Critic Tressie McMillan Cottom wrote that your performance reminded her of being hit on by drunk white people “ironically”—the joke being that, as a black woman with a stereotypically thick body, she wasn’t actually sexy.

MC: I’m definitely not making a joke of it. Those are literally my friends. And by the way, you can ask me anything—I’ll never be offended. A lot of people who have made those comments are older—they were living in a world that was more defined by color. Now that isn’t black culture—that’s just culture in general. That’s pop culture; that’s the way we dance. These pissed-off moms on the Internet—they don’t understand that when you go to a club now it’s not about being black or white or heavy or thick. I’m shaking my ass because I want to shake my ass, not ’cause “I’m dancing like a black girl!” Even in the fashion industry people are accepting bodies, and I think Kim Kardashian’s done that for a lot of girls. It’s kind of why I was excited for you to be interviewing me—I sit with a lot of old people that try to get me to explain culture. I’m like, “I don’t know how—you’re just not living in the same world I’m living in.”

What about people who feel you’re appropriating “ratchet” culture to look cool without acknowledging the race and class implications? Do you really think they just give you a hard time because they’re old, and not because these are their lived experiences?
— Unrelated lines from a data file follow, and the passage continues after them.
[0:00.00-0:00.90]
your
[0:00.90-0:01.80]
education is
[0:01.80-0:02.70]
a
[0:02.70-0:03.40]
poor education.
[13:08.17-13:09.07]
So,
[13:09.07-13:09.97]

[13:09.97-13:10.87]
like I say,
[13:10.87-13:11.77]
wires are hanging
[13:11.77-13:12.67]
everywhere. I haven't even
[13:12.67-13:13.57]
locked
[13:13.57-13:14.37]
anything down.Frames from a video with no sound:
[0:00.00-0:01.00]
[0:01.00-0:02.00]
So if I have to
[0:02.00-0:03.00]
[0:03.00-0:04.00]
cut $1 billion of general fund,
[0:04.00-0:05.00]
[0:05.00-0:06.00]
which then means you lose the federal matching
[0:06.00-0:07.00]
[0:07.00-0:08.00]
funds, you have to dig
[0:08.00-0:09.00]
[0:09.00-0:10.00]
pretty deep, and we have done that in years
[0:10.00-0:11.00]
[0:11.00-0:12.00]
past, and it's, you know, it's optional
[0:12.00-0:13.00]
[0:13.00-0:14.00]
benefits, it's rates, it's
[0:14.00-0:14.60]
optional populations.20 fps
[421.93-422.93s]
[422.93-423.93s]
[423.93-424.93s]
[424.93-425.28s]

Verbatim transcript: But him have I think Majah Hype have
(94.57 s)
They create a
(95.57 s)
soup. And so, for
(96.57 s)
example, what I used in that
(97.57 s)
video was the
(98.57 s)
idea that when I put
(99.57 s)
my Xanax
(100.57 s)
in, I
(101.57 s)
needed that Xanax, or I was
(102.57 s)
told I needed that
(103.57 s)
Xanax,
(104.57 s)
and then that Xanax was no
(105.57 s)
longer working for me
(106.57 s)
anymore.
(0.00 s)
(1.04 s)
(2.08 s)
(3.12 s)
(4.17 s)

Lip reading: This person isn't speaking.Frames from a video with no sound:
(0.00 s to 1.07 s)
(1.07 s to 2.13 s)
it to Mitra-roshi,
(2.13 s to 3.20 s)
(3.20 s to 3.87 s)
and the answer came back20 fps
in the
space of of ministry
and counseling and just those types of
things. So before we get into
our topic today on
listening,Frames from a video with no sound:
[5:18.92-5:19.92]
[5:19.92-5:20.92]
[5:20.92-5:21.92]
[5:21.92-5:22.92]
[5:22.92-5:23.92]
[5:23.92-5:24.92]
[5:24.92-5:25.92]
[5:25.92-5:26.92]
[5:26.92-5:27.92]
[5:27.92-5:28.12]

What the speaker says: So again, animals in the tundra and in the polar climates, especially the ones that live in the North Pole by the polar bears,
MC: We actually stepped away from “ratchetness” for that reason. For us, it was meant to describe an aesthetic, like ratchet nails or ratchet whatever. I’m not, like, making fun of a culture. You just do it ’cause that’s just a weird title, it’s like selfie. That was just a word that was popular last year. I don’t even love it when girls call each other slut, like, “Hey, slut” or whatever, but it’s your intention and the way you say it [that matter]. I call it the Selfie Generation, what I’m in—you too. I just think old people—I feel bad that I call them old, ’cause they’re probably in their thirties or forties—but they just don’t understand it.